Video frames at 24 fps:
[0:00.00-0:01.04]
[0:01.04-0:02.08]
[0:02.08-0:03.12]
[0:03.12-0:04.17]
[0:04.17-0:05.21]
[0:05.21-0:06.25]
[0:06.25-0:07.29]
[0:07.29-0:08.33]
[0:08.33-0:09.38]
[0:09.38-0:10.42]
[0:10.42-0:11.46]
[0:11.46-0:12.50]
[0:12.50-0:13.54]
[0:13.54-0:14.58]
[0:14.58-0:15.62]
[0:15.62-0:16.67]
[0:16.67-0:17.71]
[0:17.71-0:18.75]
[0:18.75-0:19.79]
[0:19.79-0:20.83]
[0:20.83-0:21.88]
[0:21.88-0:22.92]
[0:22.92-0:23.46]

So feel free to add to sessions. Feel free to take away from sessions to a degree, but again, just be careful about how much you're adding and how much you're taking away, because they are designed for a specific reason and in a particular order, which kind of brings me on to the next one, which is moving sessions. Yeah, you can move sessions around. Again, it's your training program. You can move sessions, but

- - - -

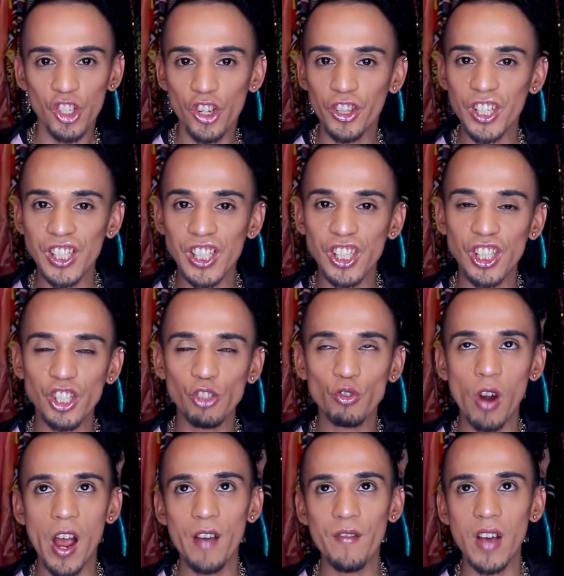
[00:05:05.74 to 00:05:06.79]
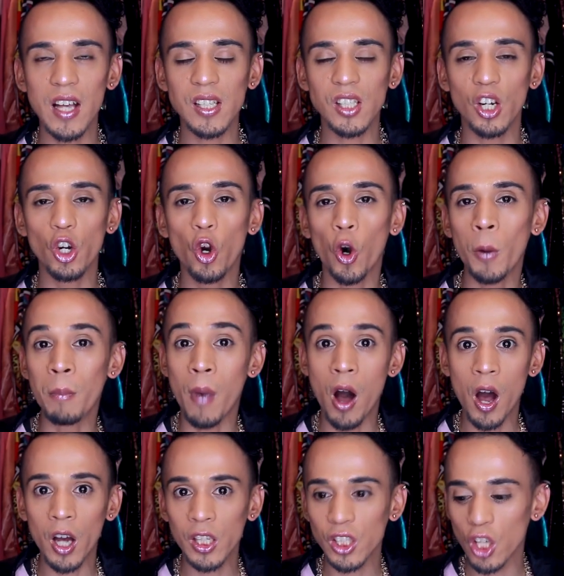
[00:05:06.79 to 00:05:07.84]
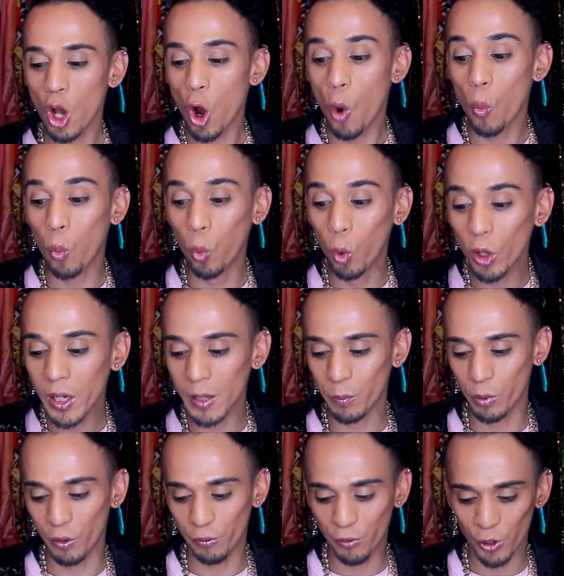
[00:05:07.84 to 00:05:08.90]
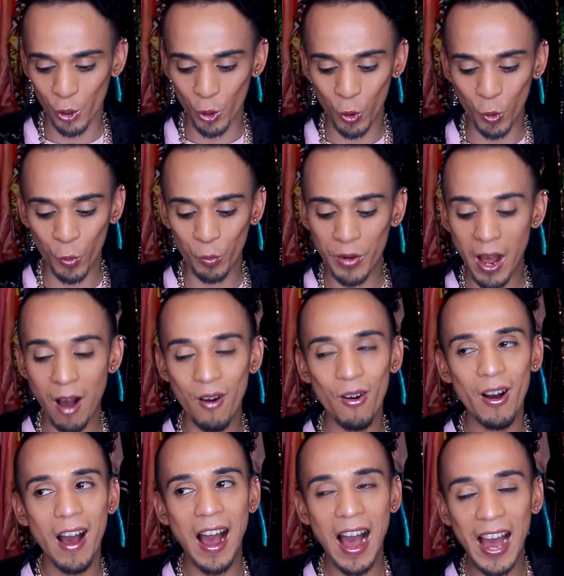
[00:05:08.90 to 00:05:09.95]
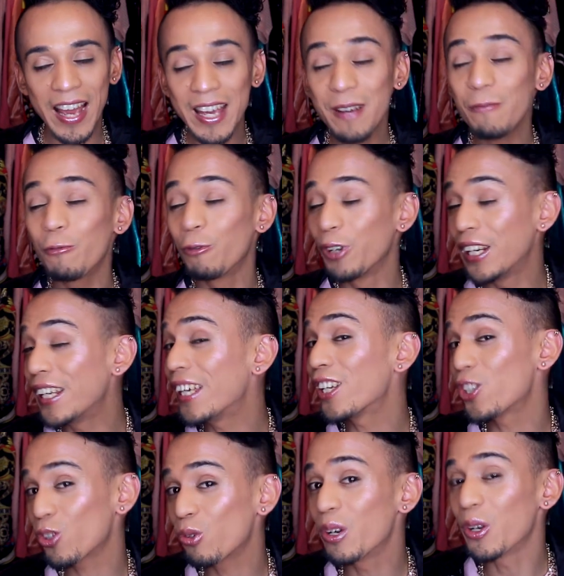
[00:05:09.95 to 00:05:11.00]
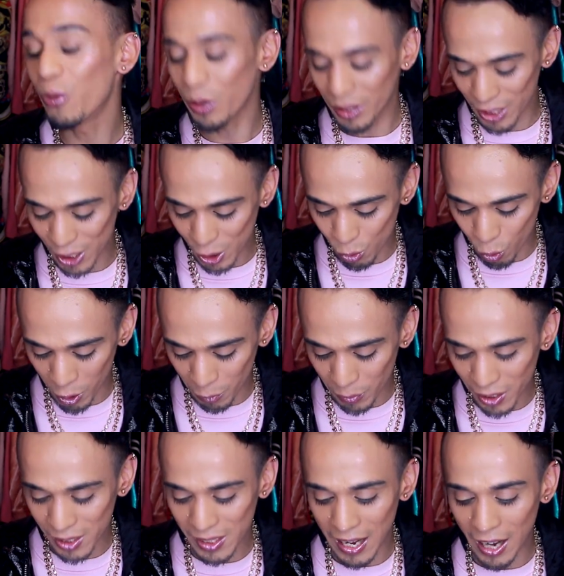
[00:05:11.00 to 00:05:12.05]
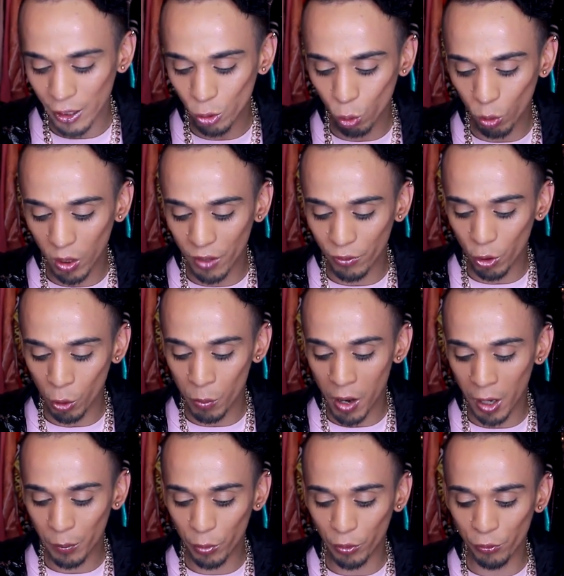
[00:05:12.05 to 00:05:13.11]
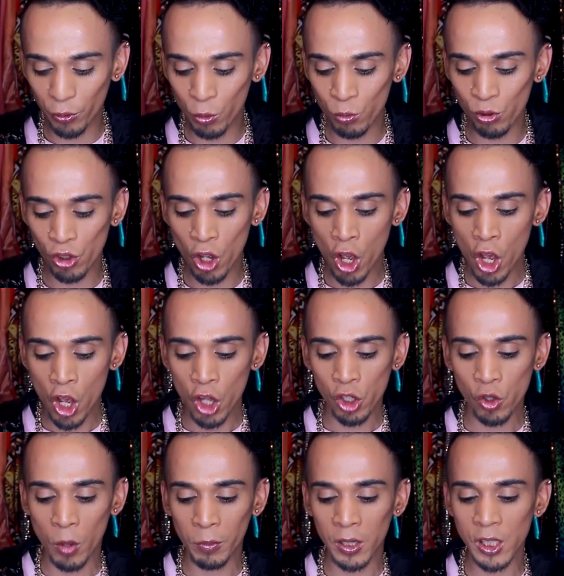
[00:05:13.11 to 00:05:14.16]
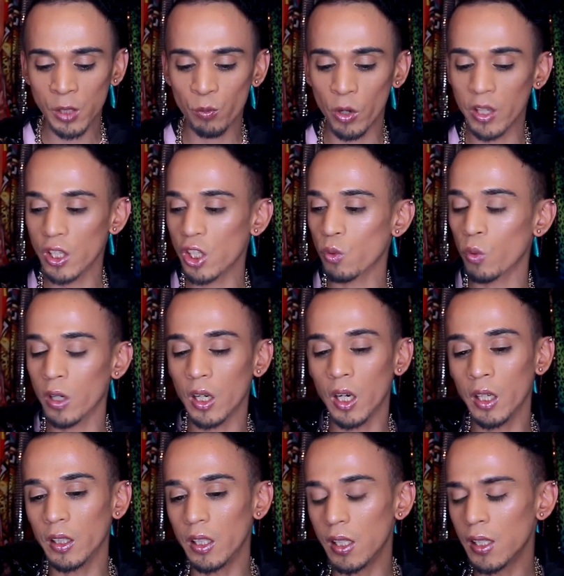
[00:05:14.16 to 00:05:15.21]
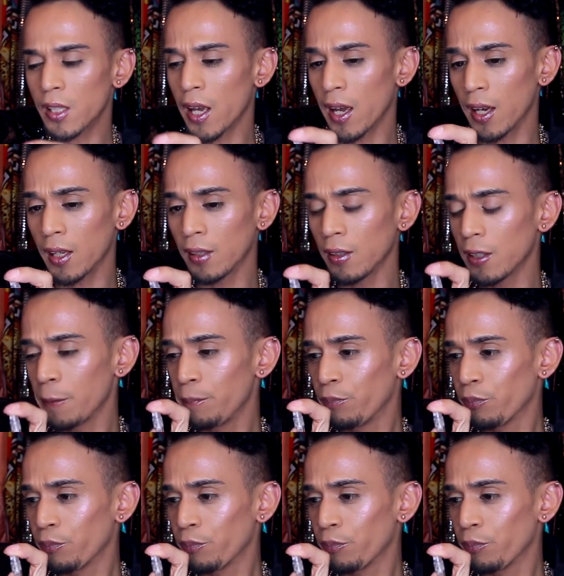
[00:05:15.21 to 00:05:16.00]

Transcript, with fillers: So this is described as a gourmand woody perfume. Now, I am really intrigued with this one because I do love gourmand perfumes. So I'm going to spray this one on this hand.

- - - -

## YOUR INSTRUCTIONS
Exact duplication is required for the lines above, from the line that contains "[0:17.71-0:18.75]" to the line that contains "[0:21.88-0:22.92]", inclusive; omit all others.

## ANSWER SECTION
[0:17.71-0:18.75]
[0:18.75-0:19.79]
[0:19.79-0:20.83]
[0:20.83-0:21.88]
[0:21.88-0:22.92]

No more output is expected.